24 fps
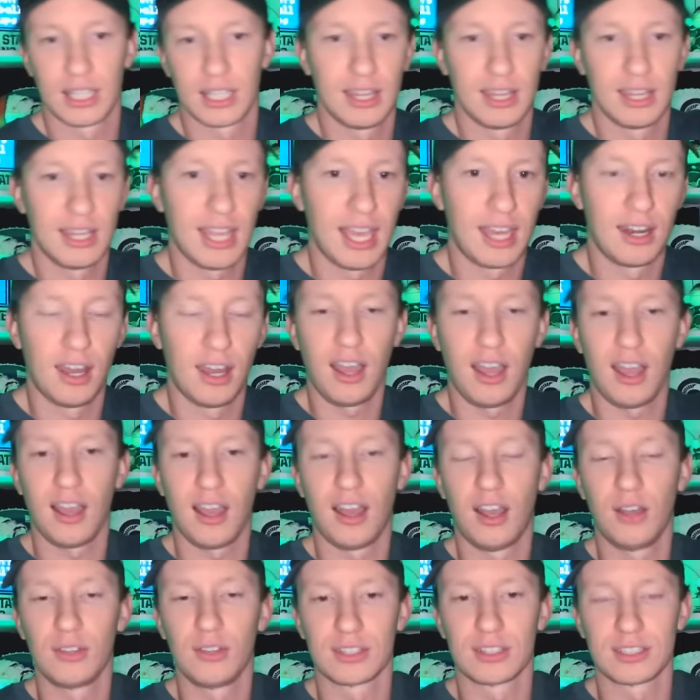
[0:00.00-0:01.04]
And then, uh
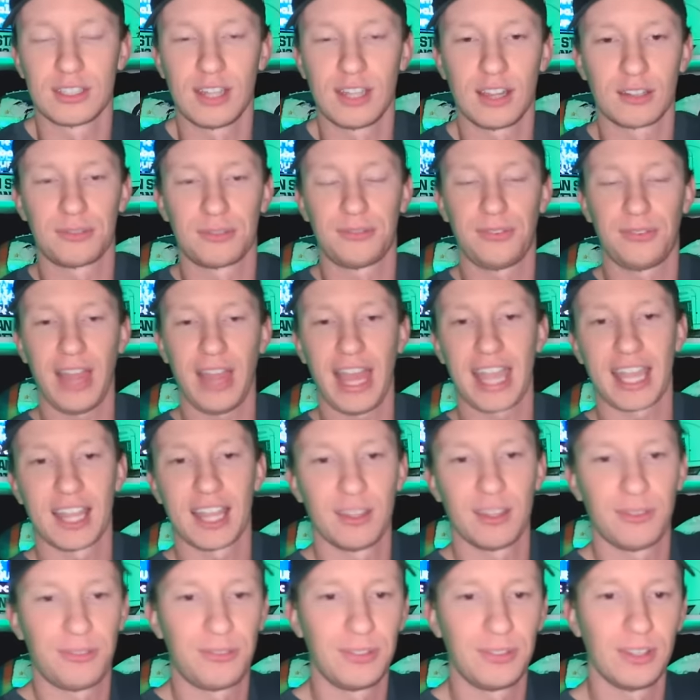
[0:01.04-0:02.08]
oh, there's another flag
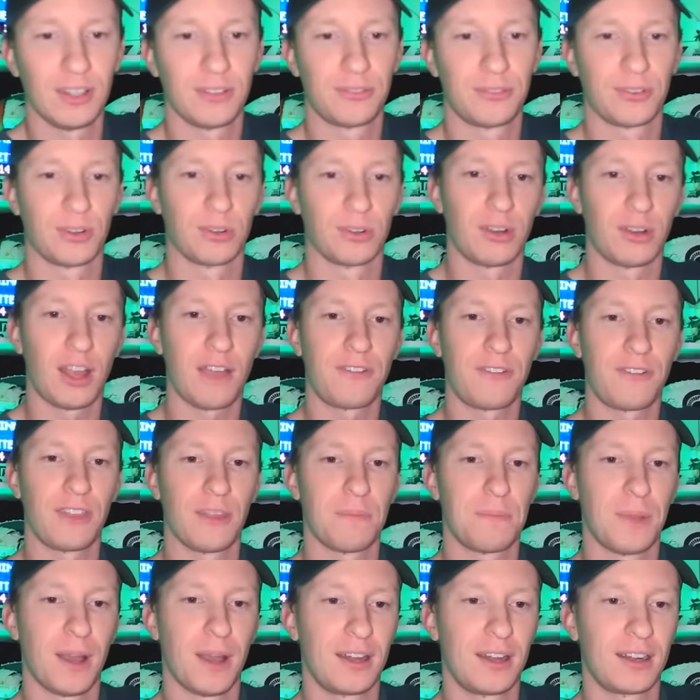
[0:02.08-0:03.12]
on the field for roughing
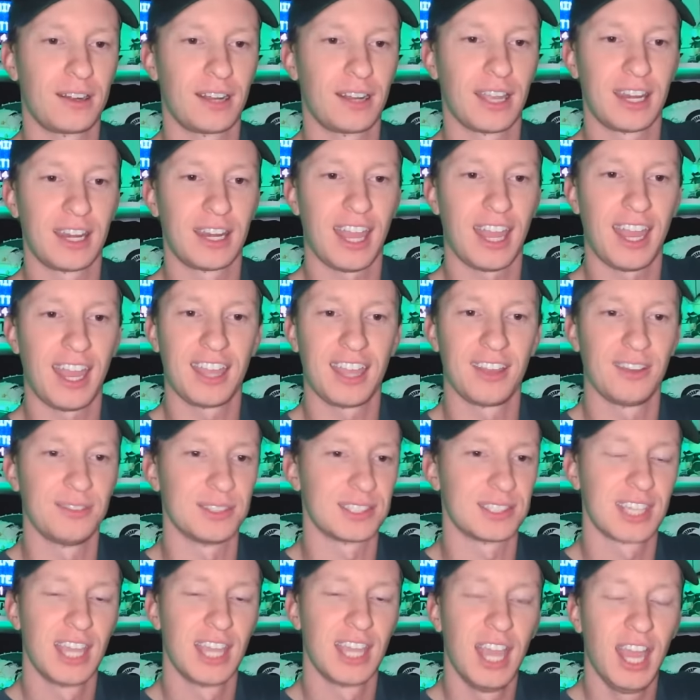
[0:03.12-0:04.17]
the punter. And I
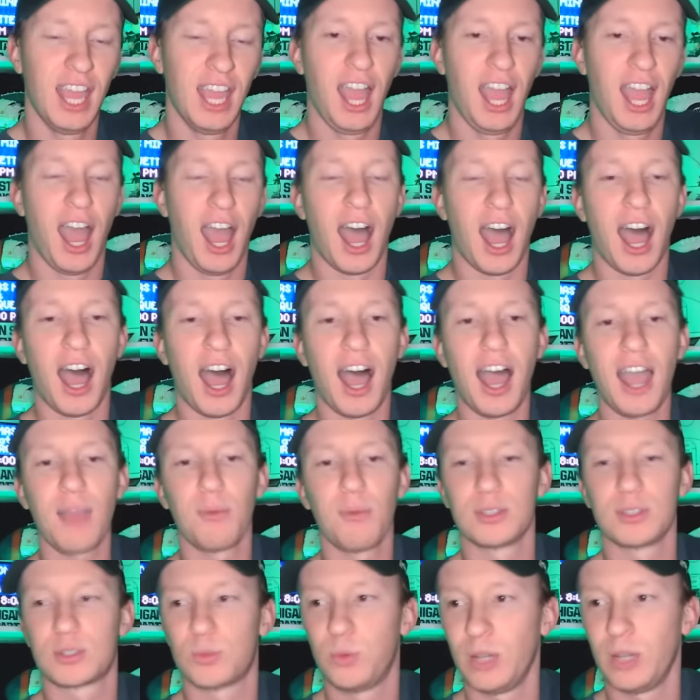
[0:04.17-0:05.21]
was. I
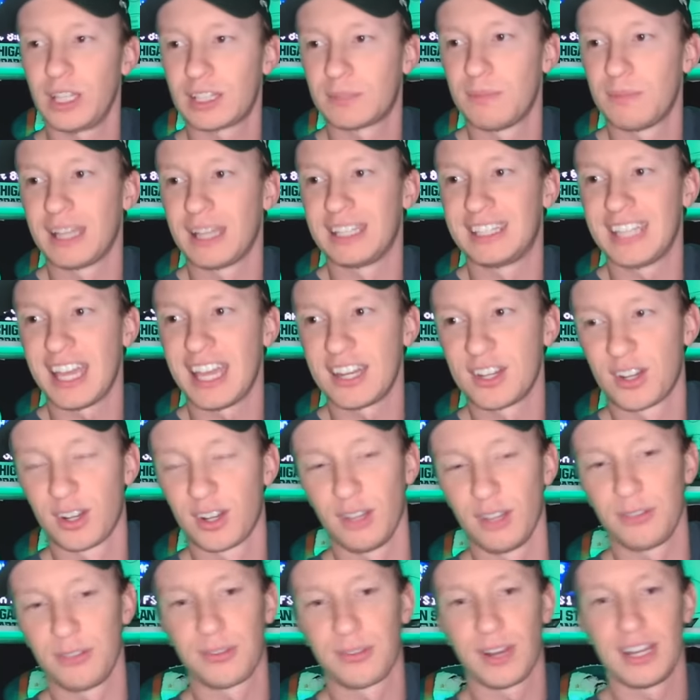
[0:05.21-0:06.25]
was with my then
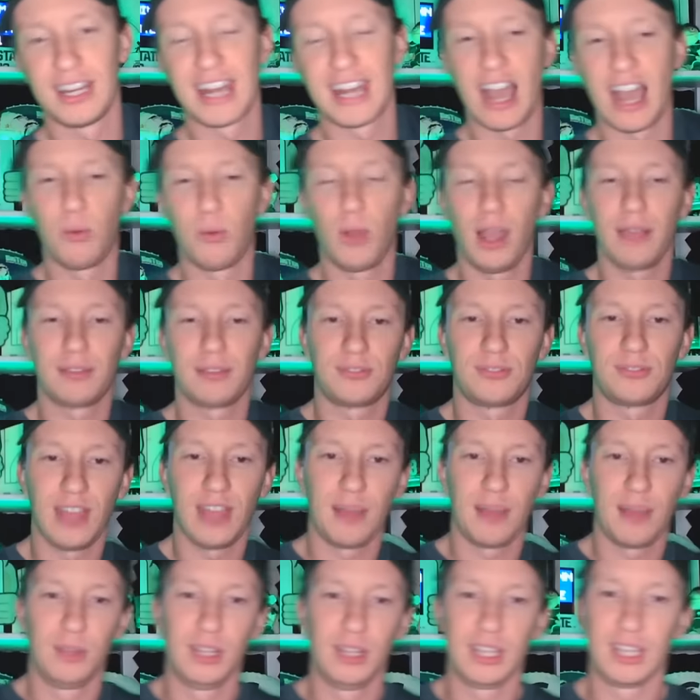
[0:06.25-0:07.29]
girlfriend, now wife's
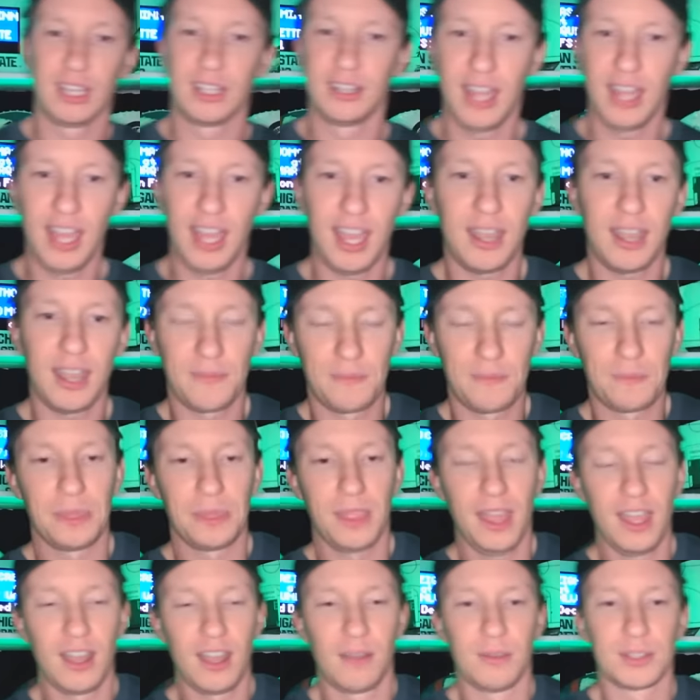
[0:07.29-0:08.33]
family, and they
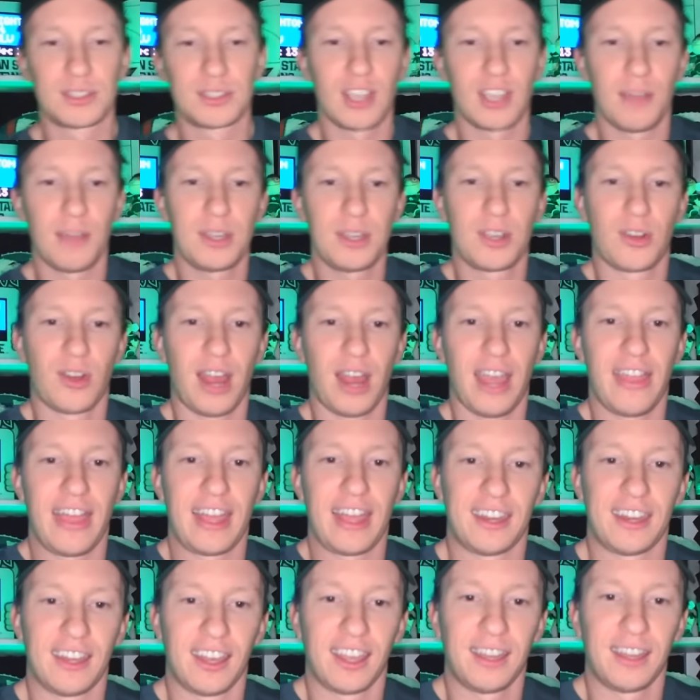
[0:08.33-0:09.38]
they almost saw me cry
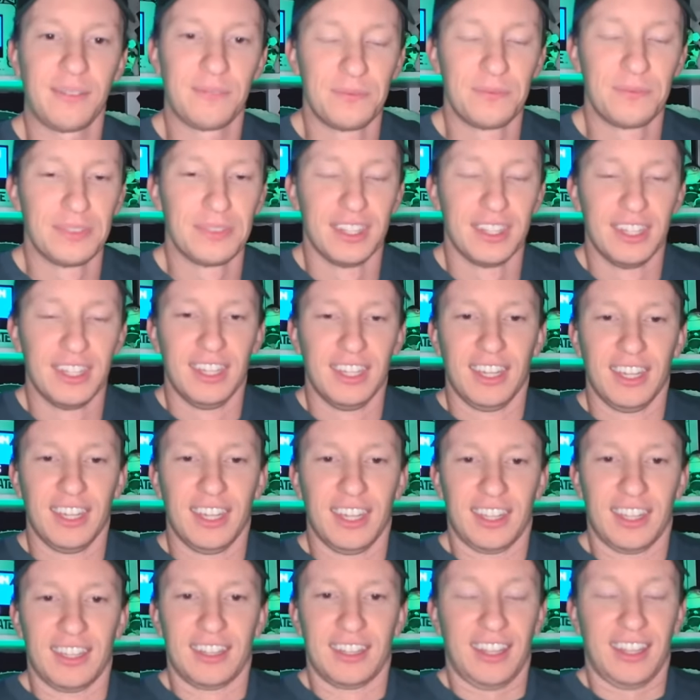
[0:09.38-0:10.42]
that night
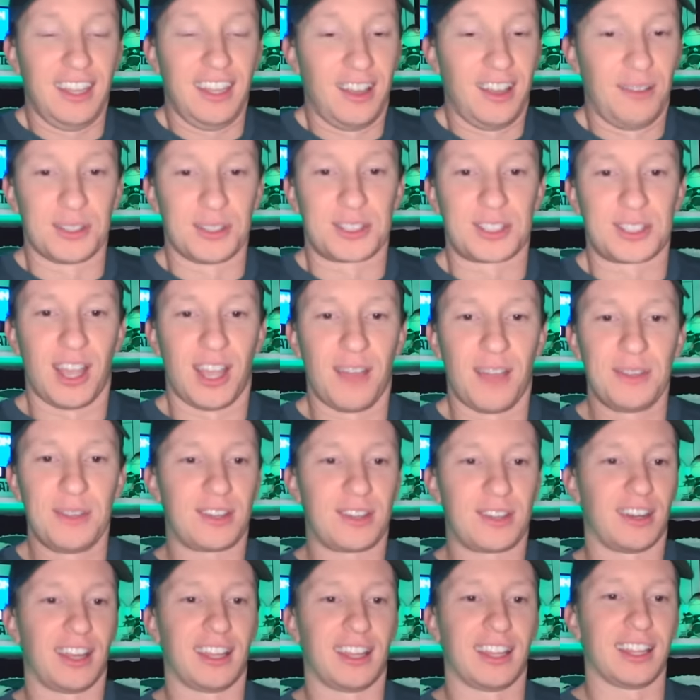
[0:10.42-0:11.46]
they almost saw me
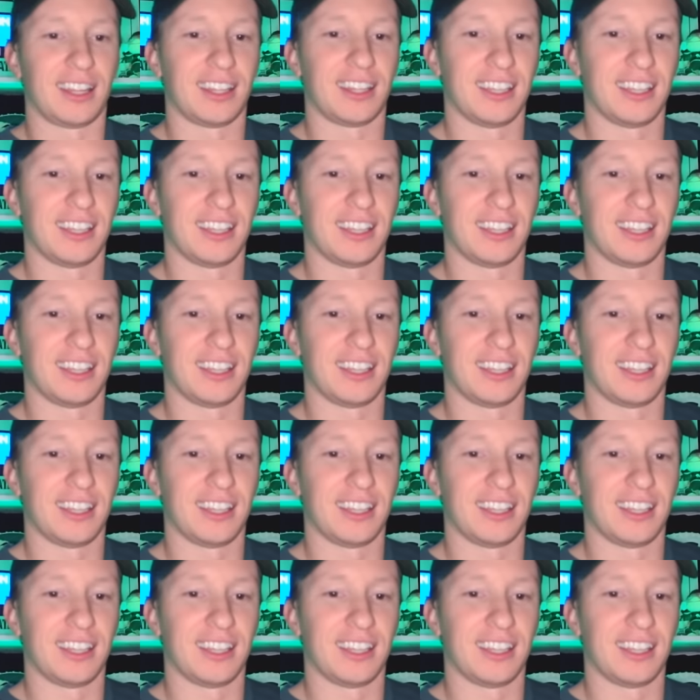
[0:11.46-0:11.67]
cry.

_DIRECTIONS FOR THIS TASK_
Transcribe the material above in full. No picture is to be copied.

_FINISHED EXERCISE_
24 fps
[0:00.00-0:01.04]
And then, uh
[0:01.04-0:02.08]
oh, there's another flag
[0:02.08-0:03.12]
on the field for roughing
[0:03.12-0:04.17]
the punter. And I
[0:04.17-0:05.21]
was. I
[0:05.21-0:06.25]
was with my then
[0:06.25-0:07.29]
girlfriend, now wife's
[0:07.29-0:08.33]
family, and they
[0:08.33-0:09.38]
they almost saw me cry
[0:09.38-0:10.42]
that night
[0:10.42-0:11.46]
they almost saw me
[0:11.46-0:11.67]
cry.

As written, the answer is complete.